Hero makes its money through its retail partnerships, keep the service free for customers to use. And 100% of its conversations are answered by humans, with automation only used for personalised greetings at the beginning of conversations or when no one is available to respond.

“We’re big advocates of a human-to-human approach, though we employ bot technology where we can to make the experience better for all. We use automation to make things run smoother operationally, instead of using it to try and replace human expertise and support,” he explains.


A similar proposition is BarChick Concierge. The service began five years ago as an online publisher uncovering the best bars from around the world. But the business discovered friction between group discussions on where to go for a drink (messaging apps) and the time-intensive way people looked for new bars to visit (trawling through apps or the web).

Customers can instead text BarChick and receive a suggestion from a human. And using conversational language, users can book a table at a bar in minutes.

The service is also integrated with group messaging platform, Slack, so friends can talk to BarChick when organising a night out, but Facebook Messenger does not currently provide APIs to replicate this. “Work drinks are a big use case for us and with slack we can be part of that," explains BarChick MD, Tatiana Mercer.

"Bots aren’t quite there yet, as anyone who has interacted with the various bots available on Facebook will probably understand – they’re pretty dumb," she says. "It’d be amazing if they opened the platform to businesses, for example, allowing us to hook our concierge platform powered by human operators."
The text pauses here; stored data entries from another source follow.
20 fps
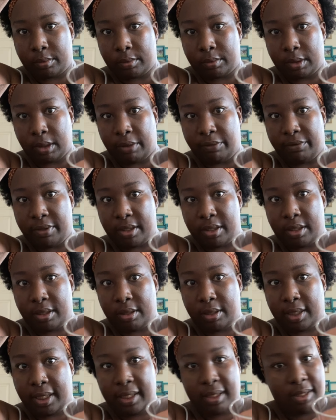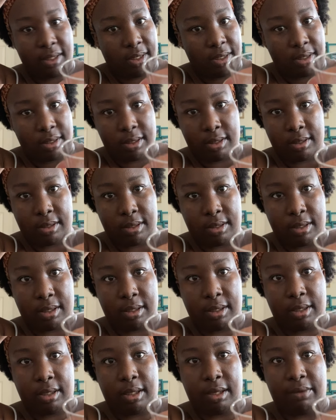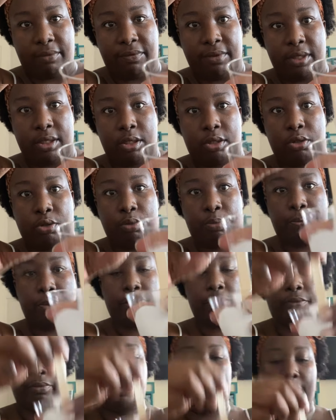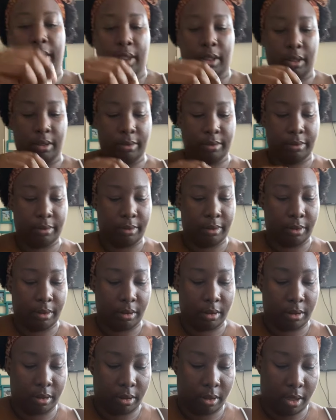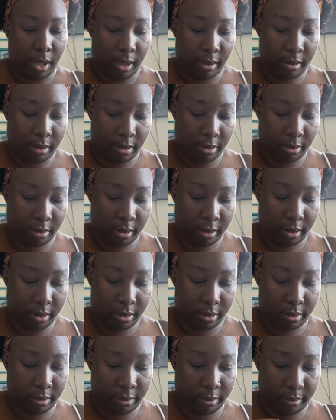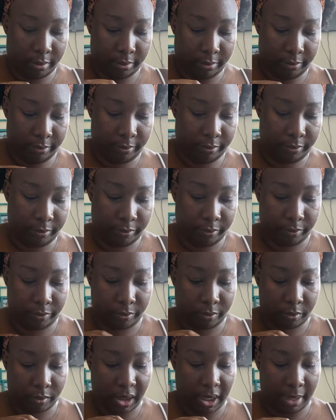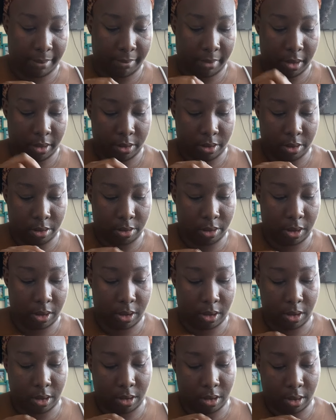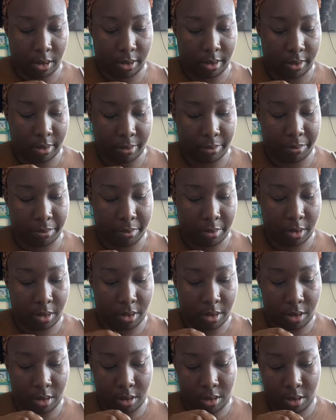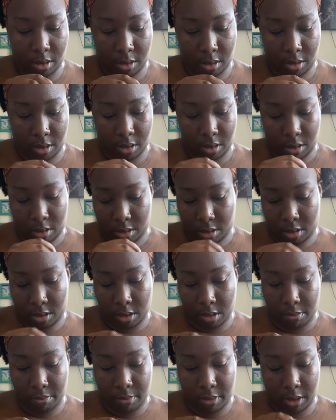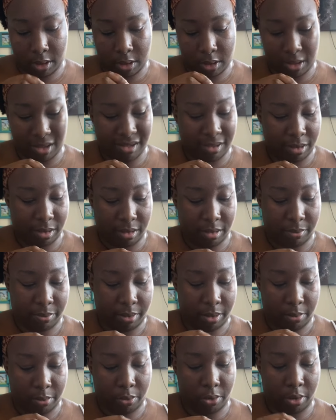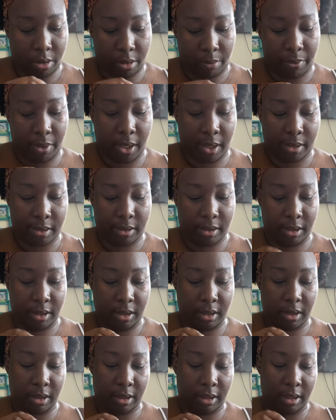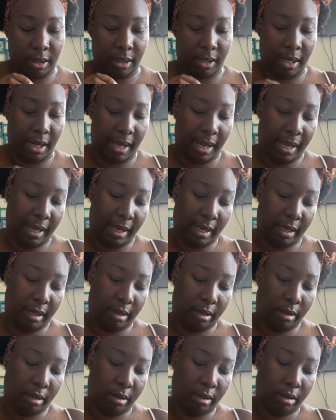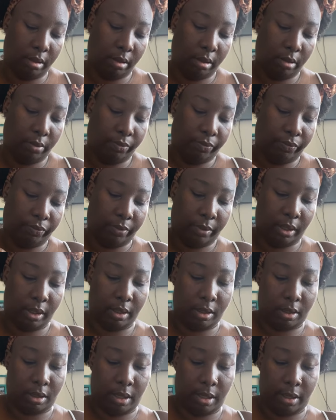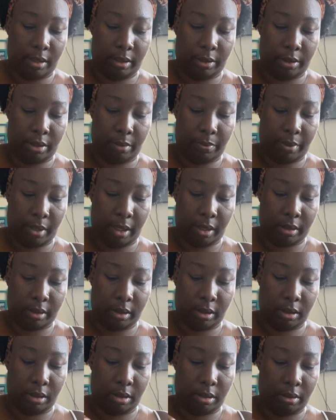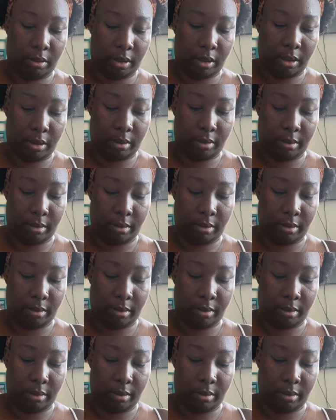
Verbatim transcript: If it's still like this, it's good. If it's super runny, not so good. That means you need um, to mix a little bit more epoxy and then add this colored epoxy to it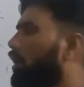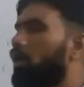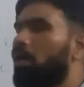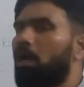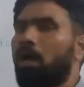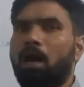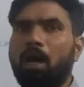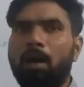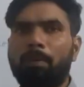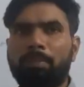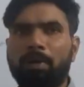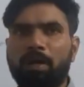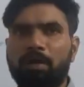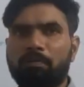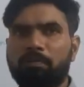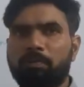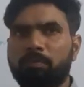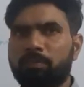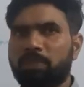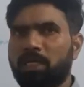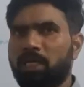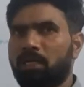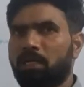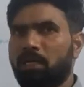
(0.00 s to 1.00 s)
apart from
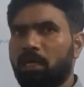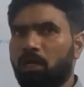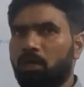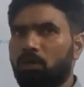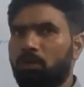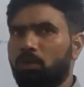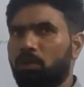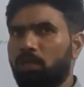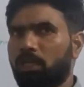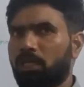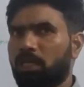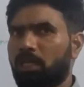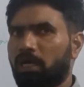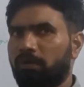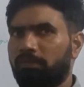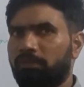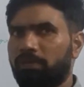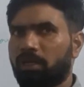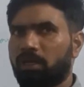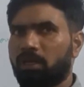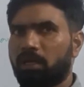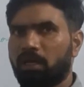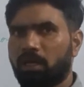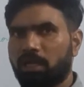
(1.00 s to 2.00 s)
that, not only in
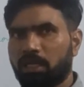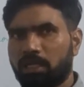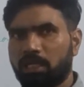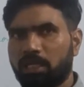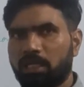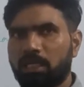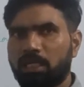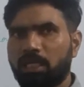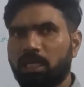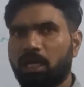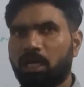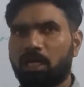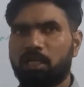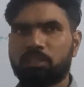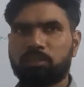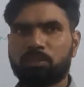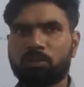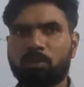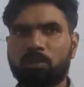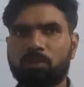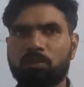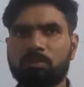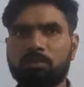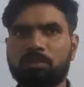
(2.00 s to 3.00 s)
Africa, in India
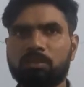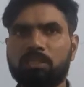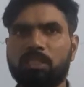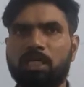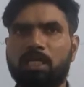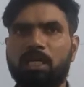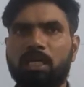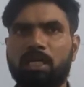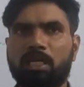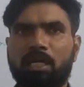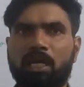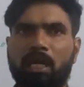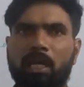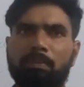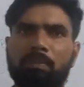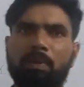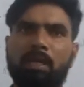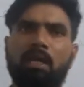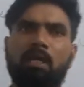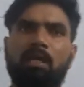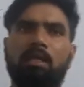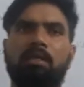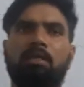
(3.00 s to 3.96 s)
also certain tribalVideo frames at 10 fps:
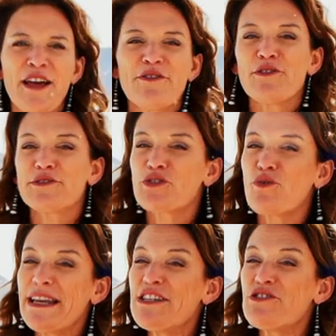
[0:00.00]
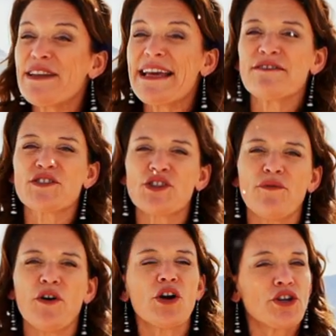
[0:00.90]
Those twenty-two days of
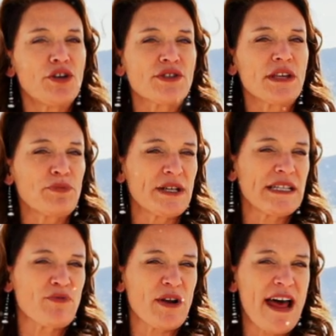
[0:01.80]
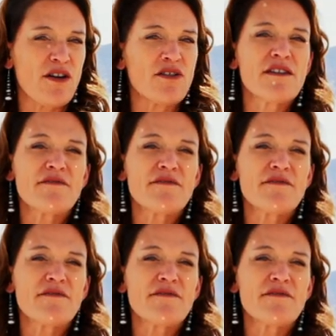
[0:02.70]
snowfall are usually pretty spread out,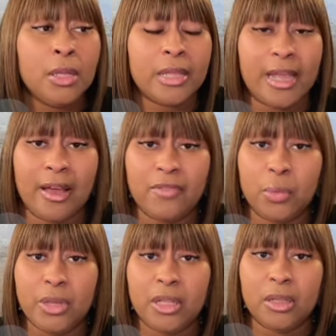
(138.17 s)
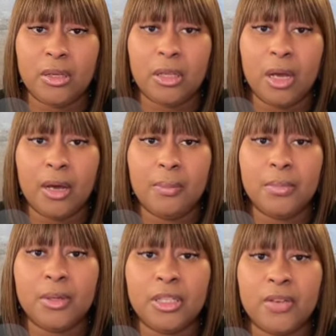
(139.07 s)
They have the weekly
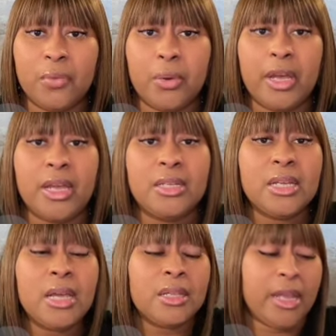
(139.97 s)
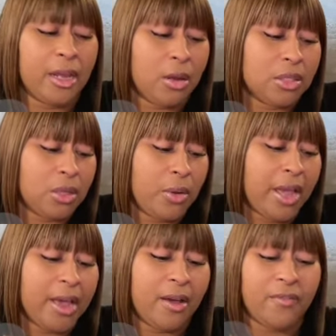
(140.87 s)
giveaways. They also
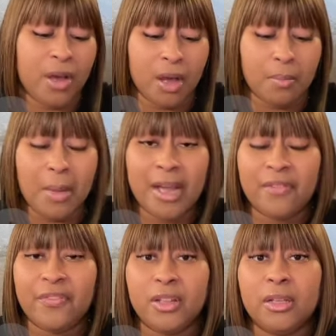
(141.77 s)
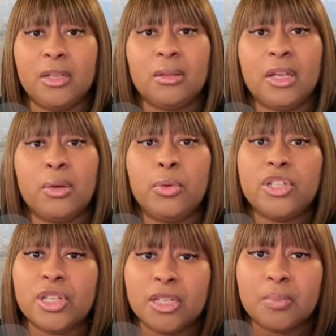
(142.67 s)
have my affiliate link,
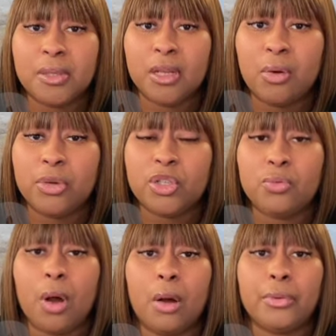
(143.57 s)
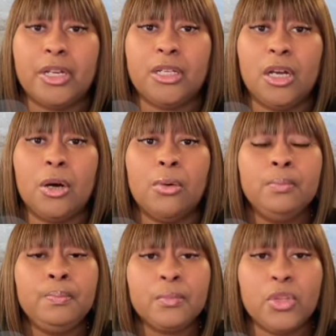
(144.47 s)
which is below, which you already know.
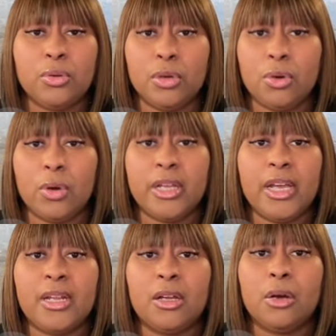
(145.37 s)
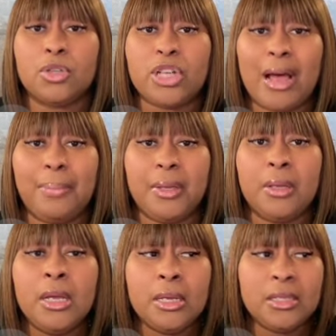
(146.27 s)
You can go ahead and go
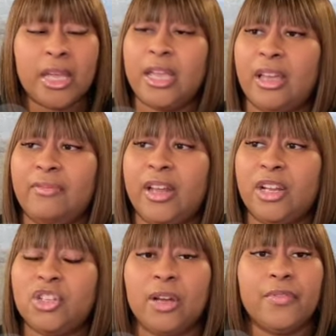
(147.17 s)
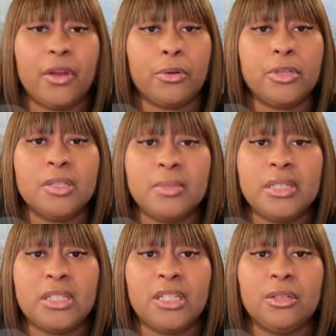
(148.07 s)
shopping, take advantage of their
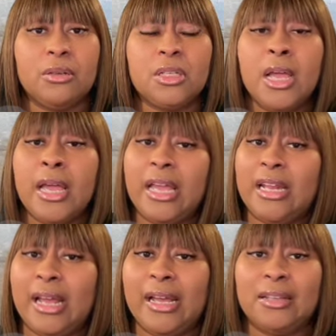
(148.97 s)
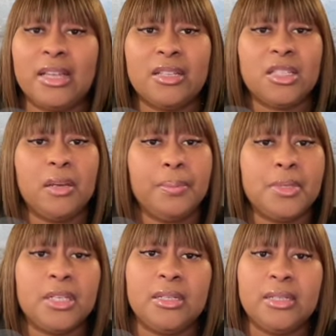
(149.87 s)
Christmas deals, and add that
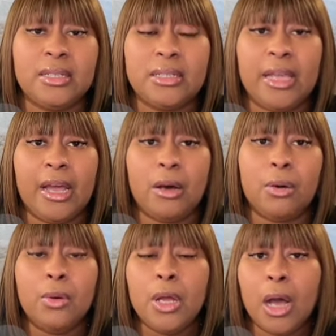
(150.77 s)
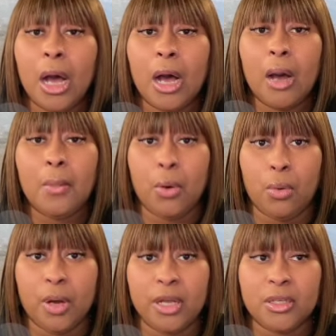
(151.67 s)
10% discount
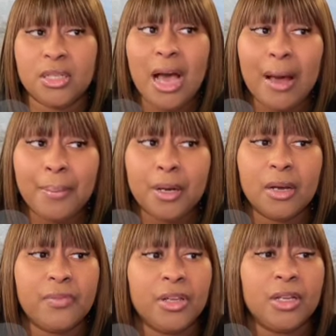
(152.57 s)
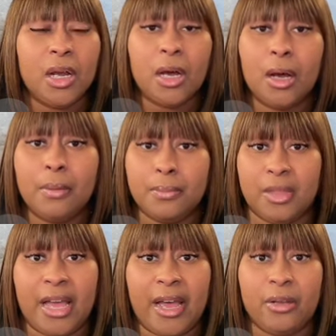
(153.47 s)
on top of it
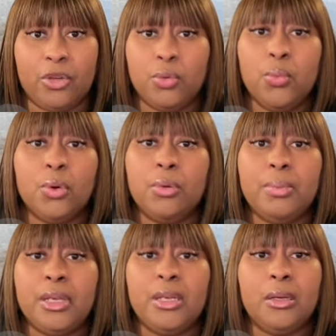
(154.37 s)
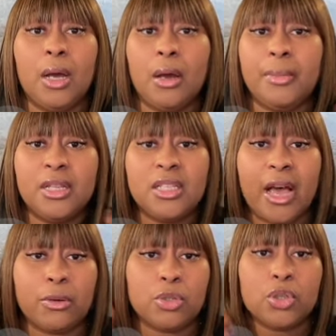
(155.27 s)
that you will be
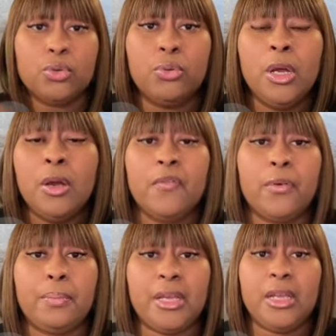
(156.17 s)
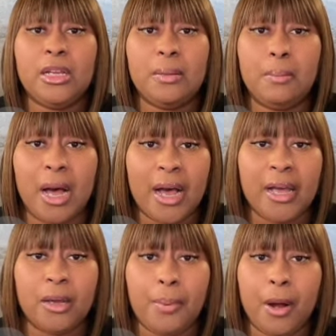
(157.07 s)
entitled to for being
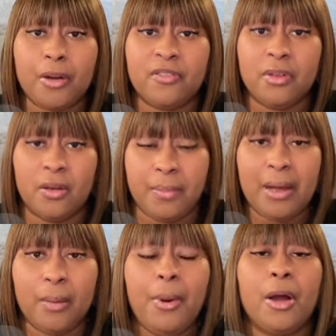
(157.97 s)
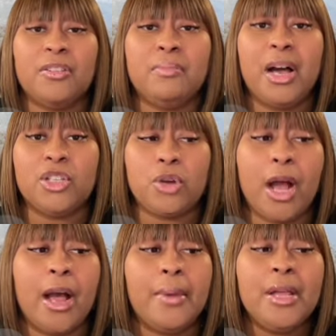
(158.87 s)
a part of my
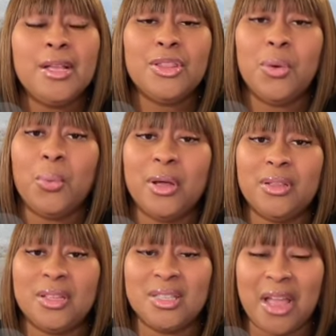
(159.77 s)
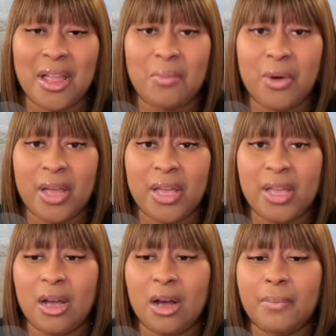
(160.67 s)
tribe. The same
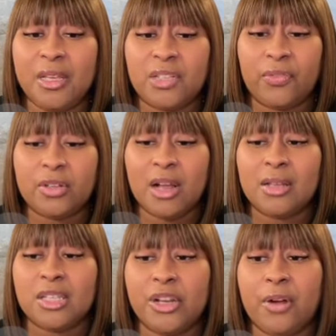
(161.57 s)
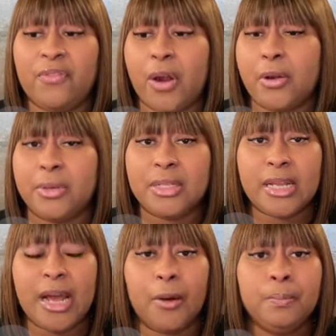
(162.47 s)
way is for Dossier Fragrance.
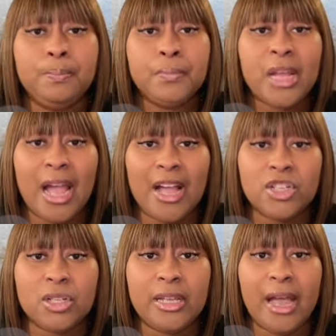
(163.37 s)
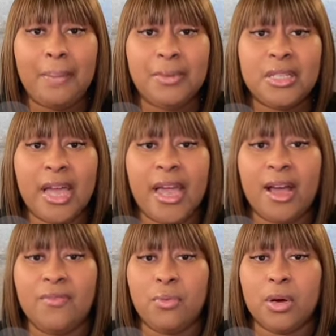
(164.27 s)
Now, I actually happen to
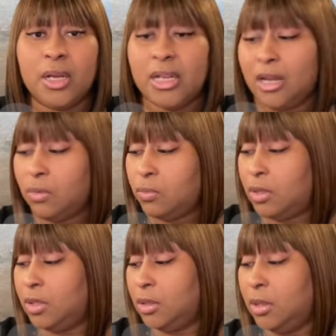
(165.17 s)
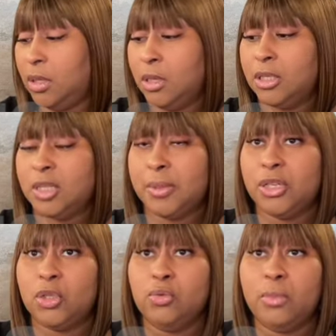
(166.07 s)
have one. I don't want to
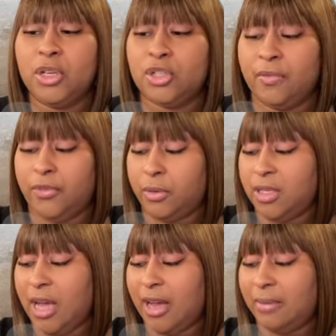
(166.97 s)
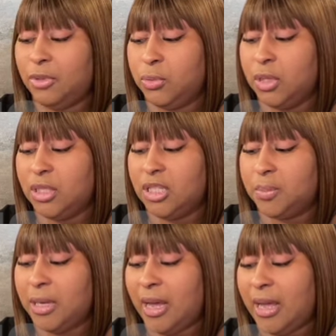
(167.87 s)
spend too much of your time doing
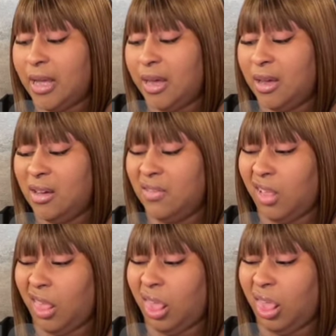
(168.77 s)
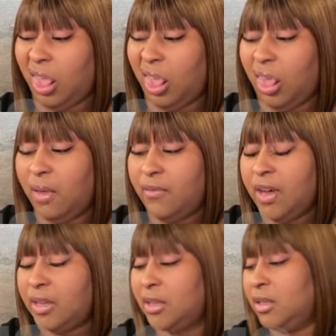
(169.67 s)
this, but I have, if
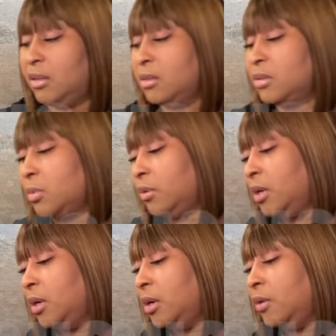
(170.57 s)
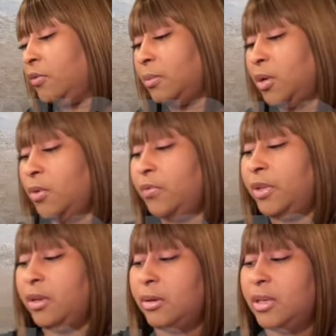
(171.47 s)
I can get this one from over
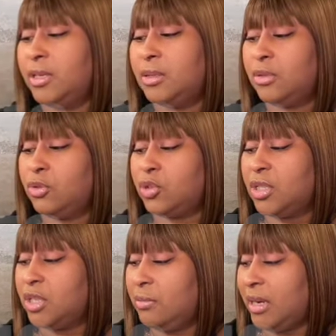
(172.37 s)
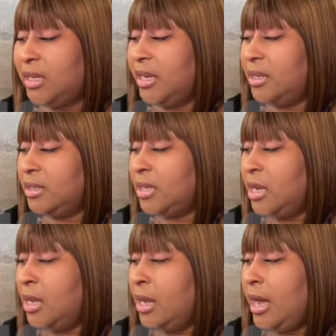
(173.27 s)
here, you should see my desk.
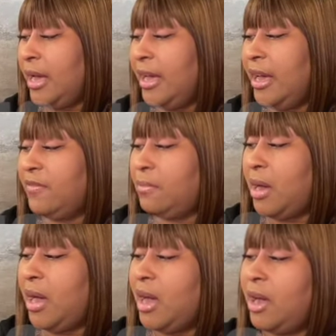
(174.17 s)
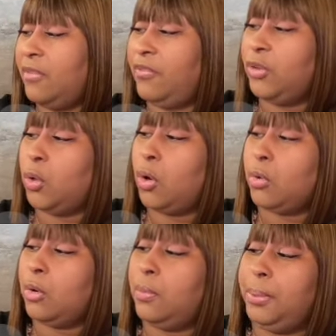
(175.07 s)
I have my
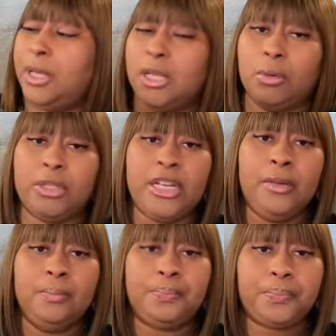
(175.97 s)
Floral Peony.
Its partnership business model with bars and spirit brands sees BarChick make its money from sending time-poor Londoners to bars which have a reduced footfall during the week. Additionally, BarChick can provide valuable data to the businesses.

"Our conversational user experience for the customer allows us to get very detailed information about the user’s request, desired experience, and this information is invaluable to bars to provide great service," she adds.

But unlike Facebook bots and similar to Hero, the BarChick service is human-first. "They are assisted by software we’ve built in-house," she says, noting how the business may look to use artificial intelligence tools in the future.

"For us, AI is really going to be about facilitating operational scalability, but much like Facebook M’s strategy, use humans as ‘trainers’ in the future, constantly monitoring conversations, and providing manual assists or intervening only when necessary. More data, more conversations with users, means lower per-user operational cost once we deploy machine learning technology."